Chuck Schumer & # 39; s plan to get money back for clunkers ignores how much that scheme sucked
As we noted on Friday Senate Minority Leader Chuck Schumer wants to stimulate the sale of electric cars by using a scrapping scheme in the form of Cash For Clunkers. This is a well-meaning plan and the goal of increasing the adoption of EV is a good one. It just ignores a serious problem: Cash For Clunkers sucked.
The core problem with the program – and the like in other countries – is that environmental groups, experts and car enthusiasts generally agree that it is more environmentally friendly to keep an old car running. than scraping it and getting a new one. This is true even if the new one is significantly more efficient. The environmental costs of new car production are serious, although they look clean and slim.

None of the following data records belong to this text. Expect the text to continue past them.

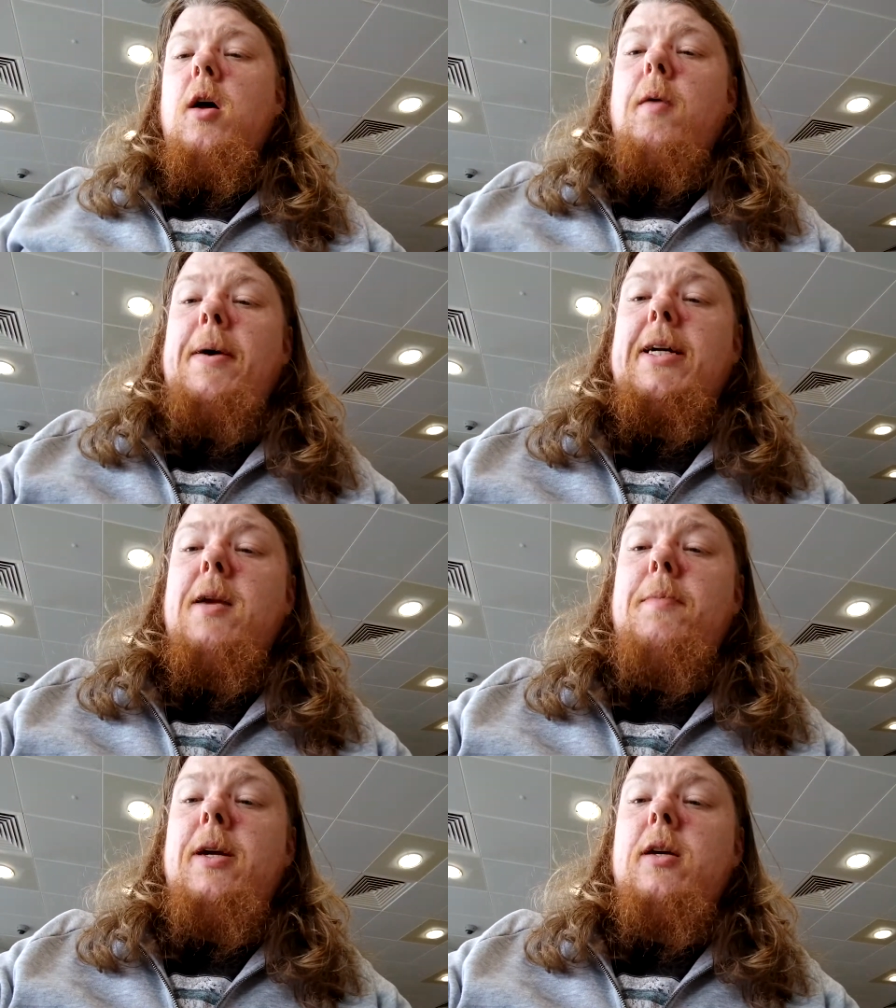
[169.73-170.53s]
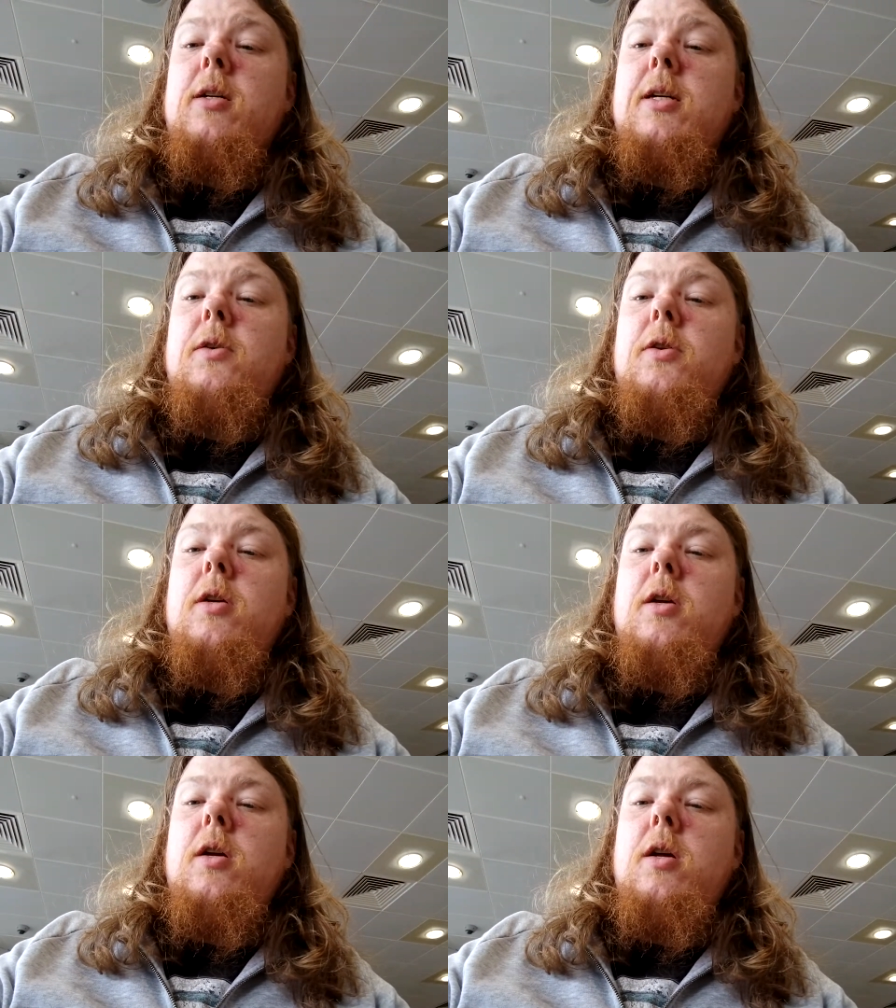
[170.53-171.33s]
I'll back in a minute, guys. I go.
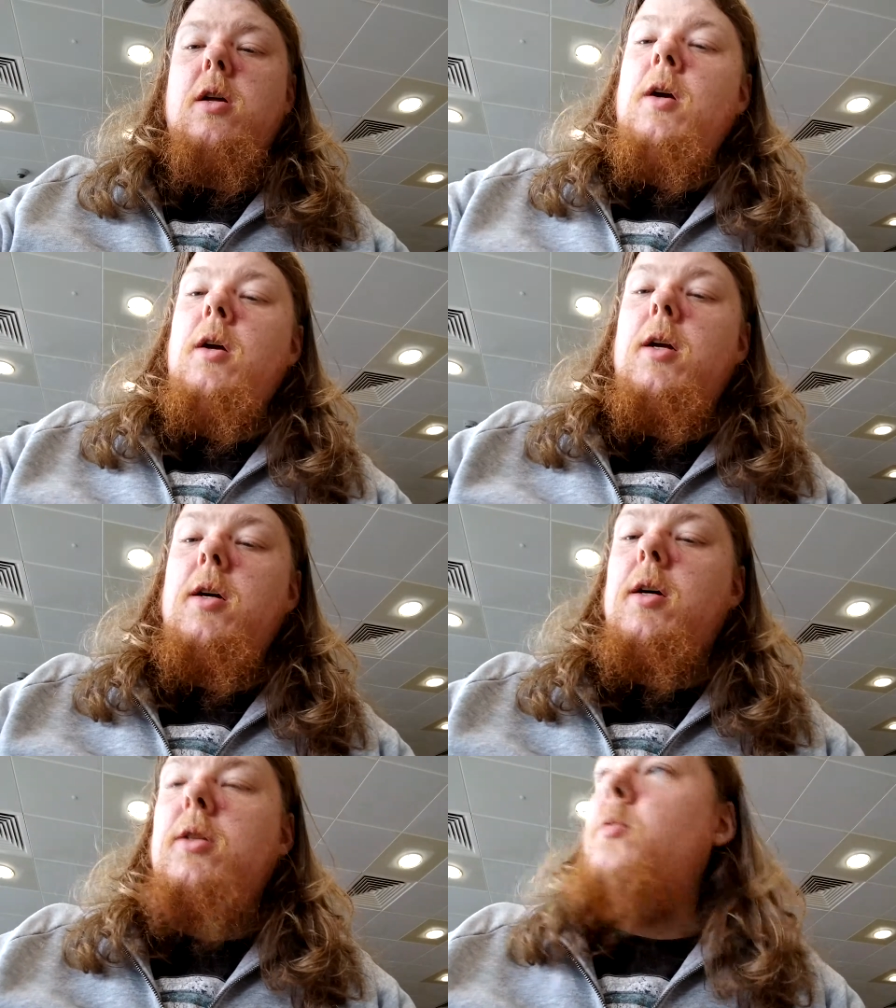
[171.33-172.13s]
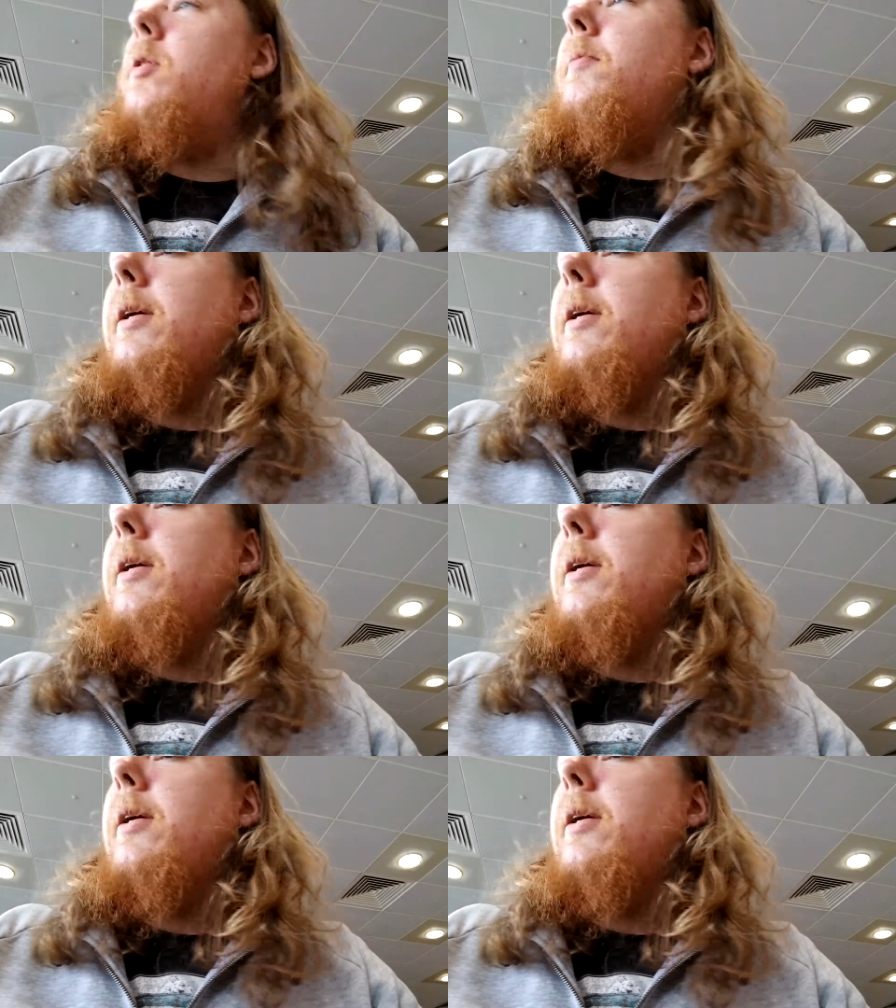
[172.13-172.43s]
Oh no, I don't want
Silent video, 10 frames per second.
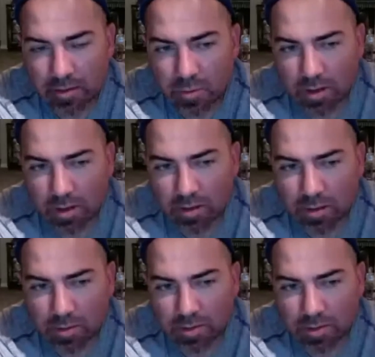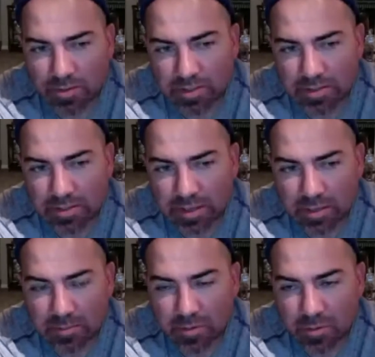Kawhi Leonard plays Jason Tatum the
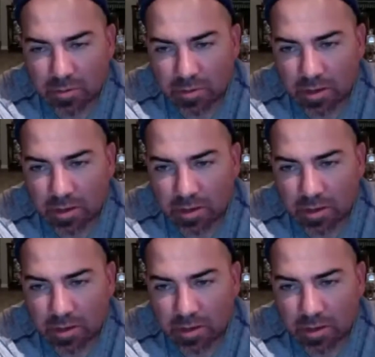whole game.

That is also true on the reverse, where crushing a car tends to be a terrible use of resources . Cash for Clunkers demanded that cars traded in be crushed, meaning that useful pieces could not be recovered. Instead, they ended up covered in oil and antifreeze and dumped in a garbage dump. Whether you look at it from the lens of an enthusiast or an environmentalist, it blows.
Plus you had a lot of unwanted market effects. The cheapest driving vehicles out there were scrapped the most since the incentive structure of the program set a minimum value for each vehicle. That meant it was much more difficult for people with lower incomes to find affordable transportation as these cars had been scrapped. And since the program required you to buy a new car, people who had turned off old cars but couldn't afford a new one were left out.
Instead, they found it more difficult to get reliable transportation after Cash For Clunkers because a bunch of perfectly usable cars and even some cool rare cars had been scrapped. So even if $ 454 billion already sounds like a lot of money for an EV transition period, keep in mind that the real cost will be higher when you contribute to increased used car prices for people who can't afford EVs or have lifestyles that EVs do not want. t fit.
Finally, I would argue that this is a program designed more to look environmentally friendly than being environmentally friendly. In addition to the aforementioned well-known environmental costs of scrapping schemes, you must acknowledge that these programs focus entirely on the sale of new cars, and justify that by saying that the transportation sector accounts for 1/3 of US carbon emissions.
Reducing it is important, but this strikes me as another example of promoting consumer-level incentives over large-scale pollution control. 29 percent of greenhouse gas emissions produced by the "transport sector" not only cover new cars, but that is always the target. It covers cars, trucks, boats and flights.
And it seems intentional that almost nowhere will break out the number of cars compared to the rest, since freight and transport are notoriously dirty. Globally, we know that flights account for 2.5 per cent of emissions, while the transport sector emits 15 per cent of all carbon, but EPA does not appear to offer broken figures.
It makes it easier to push policies that focus primarily on the consumer side, as they can be blamed for action and do not have strong, connected advocates such as lobbyists for the shipping or aviation industries. Sure, the auto industry has lobbyists too, but that's probably why Schumer's plan encourages new car sales and includes incentives for car companies to develop new cars.
To summarize, rather than regulate, these programs tax consumers and use the money to pay manufacturers to develop cars they were already developing, while incentivizing people to destroy perfectly good cars.